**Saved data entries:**
● ● ● ● ● ● ●
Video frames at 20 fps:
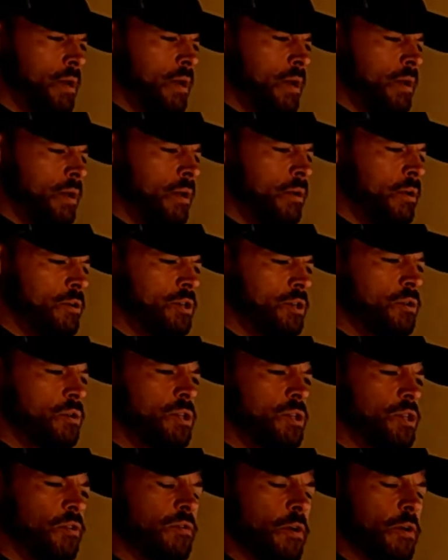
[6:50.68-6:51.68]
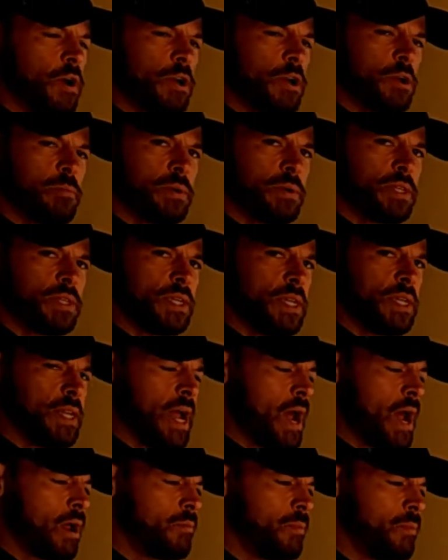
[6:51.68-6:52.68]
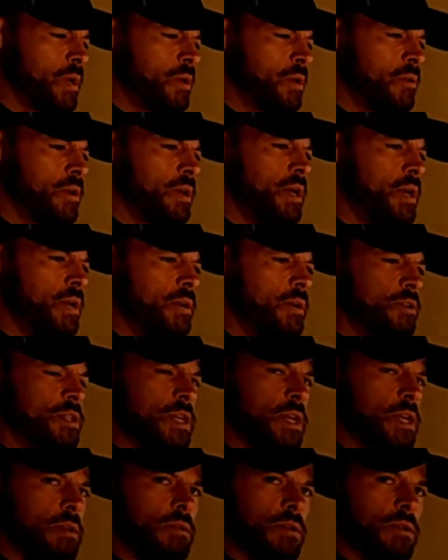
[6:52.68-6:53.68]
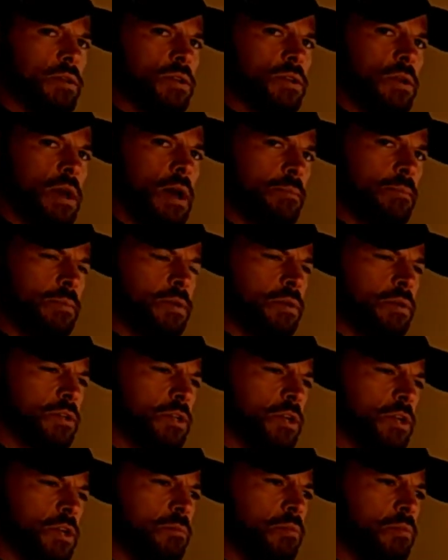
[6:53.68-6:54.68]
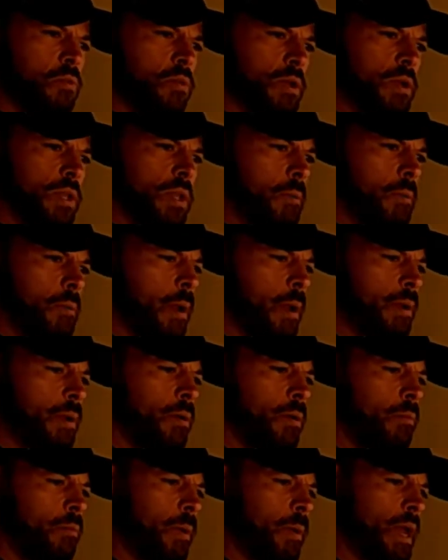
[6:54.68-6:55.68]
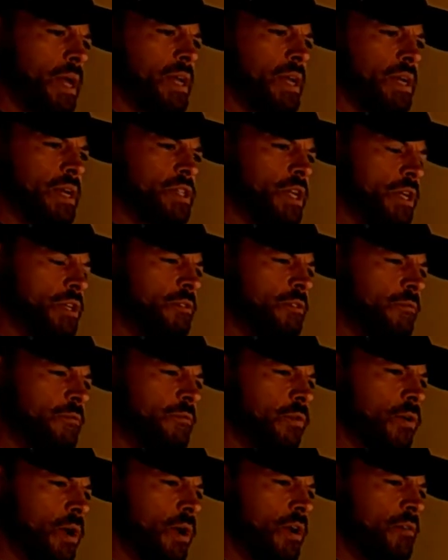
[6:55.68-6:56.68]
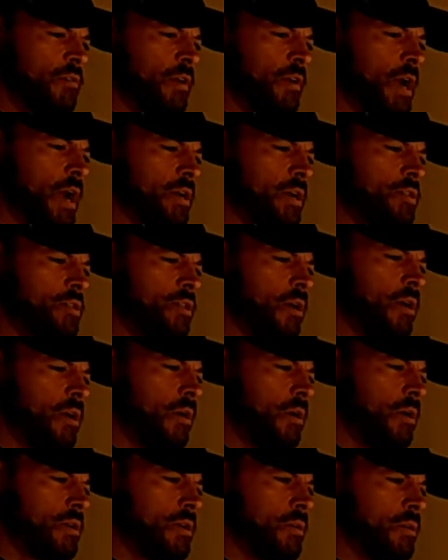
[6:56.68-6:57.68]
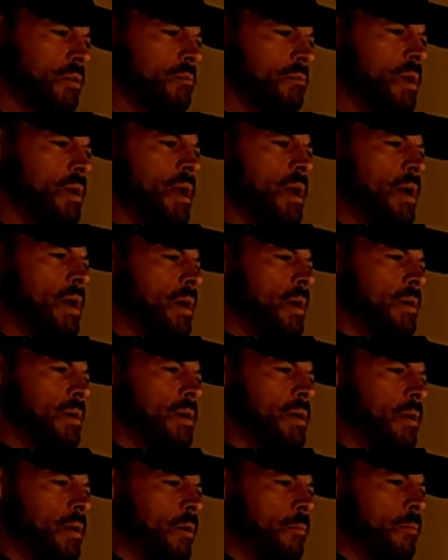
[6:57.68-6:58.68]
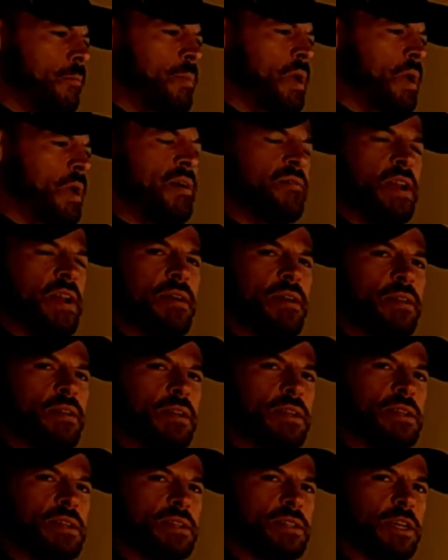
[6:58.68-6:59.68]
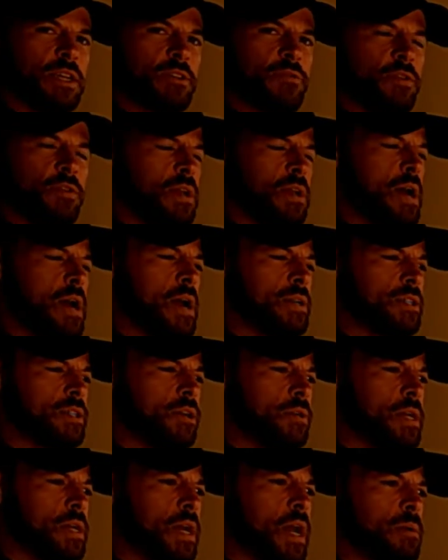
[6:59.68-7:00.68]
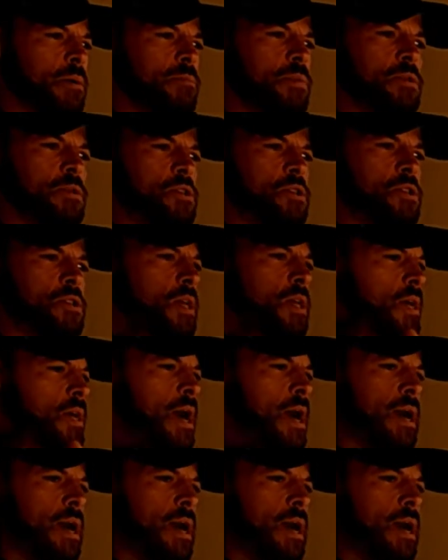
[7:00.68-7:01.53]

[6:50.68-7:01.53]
there's only so far you can put the seat down, but you can get your seat up to a certain point, and maybe it'll make an extension for you if you're extra tall and you're, have an athlete that's 6'9", so he kind of pushes the high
● ● ● ● ● ● ●
**WHAT YOU WILL DO:** Images are to be left out when the records above are written out again exactly.

**SOLUTION TO THE EXERCISE:**
Video frames at 20 fps:
[6:50.68-6:51.68]
[6:51.68-6:52.68]
[6:52.68-6:53.68]
[6:53.68-6:54.68]
[6:54.68-6:55.68]
[6:55.68-6:56.68]
[6:56.68-6:57.68]
[6:57.68-6:58.68]
[6:58.68-6:59.68]
[6:59.68-7:00.68]
[7:00.68-7:01.53]

[6:50.68-7:01.53]
there's only so far you can put the seat down, but you can get your seat up to a certain point, and maybe it'll make an extension for you if you're extra tall and you're, have an athlete that's 6'9", so he kind of pushes the high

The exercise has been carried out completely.